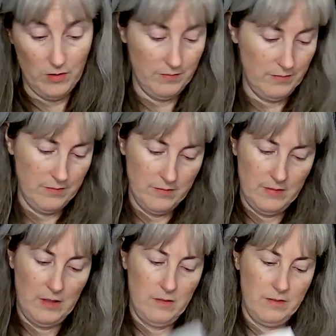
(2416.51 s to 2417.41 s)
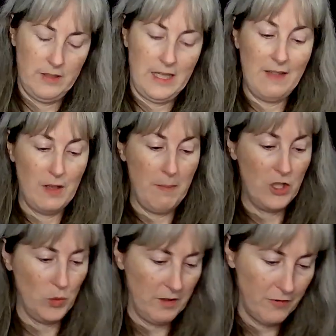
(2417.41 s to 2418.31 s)
know. Can't even
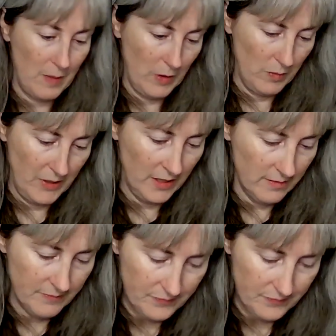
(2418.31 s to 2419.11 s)
imagine what the framing would be.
┄┄┄┄┄┄
• [WORK ORDER]: Transcribe the listing word for word, but keep its pictures out of the copy.

• [OUTPUT OF THE EXERCISE]:
(2416.51 s to 2417.41 s)
(2417.41 s to 2418.31 s)
know. Can't even
(2418.31 s to 2419.11 s)
imagine what the framing would be.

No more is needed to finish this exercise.